◆ **Aim of the exercise**
State the number of lines in the entries below where the string "video" occurs, and omit everything else.

◆ **Working data**
============================================================

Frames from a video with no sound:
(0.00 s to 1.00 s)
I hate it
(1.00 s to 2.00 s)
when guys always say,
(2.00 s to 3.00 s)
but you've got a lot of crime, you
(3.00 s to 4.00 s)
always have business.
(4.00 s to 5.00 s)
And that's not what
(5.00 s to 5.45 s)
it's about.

============================================================

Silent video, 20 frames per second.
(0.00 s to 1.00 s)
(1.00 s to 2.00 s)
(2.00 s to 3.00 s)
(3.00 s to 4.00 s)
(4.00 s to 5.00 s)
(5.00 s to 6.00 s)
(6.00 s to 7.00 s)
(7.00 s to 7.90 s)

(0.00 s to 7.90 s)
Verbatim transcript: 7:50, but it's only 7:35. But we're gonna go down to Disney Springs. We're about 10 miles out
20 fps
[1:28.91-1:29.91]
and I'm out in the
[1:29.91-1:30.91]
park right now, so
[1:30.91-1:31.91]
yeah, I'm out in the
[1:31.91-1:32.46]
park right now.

============================================================

◆ **Answer space**
2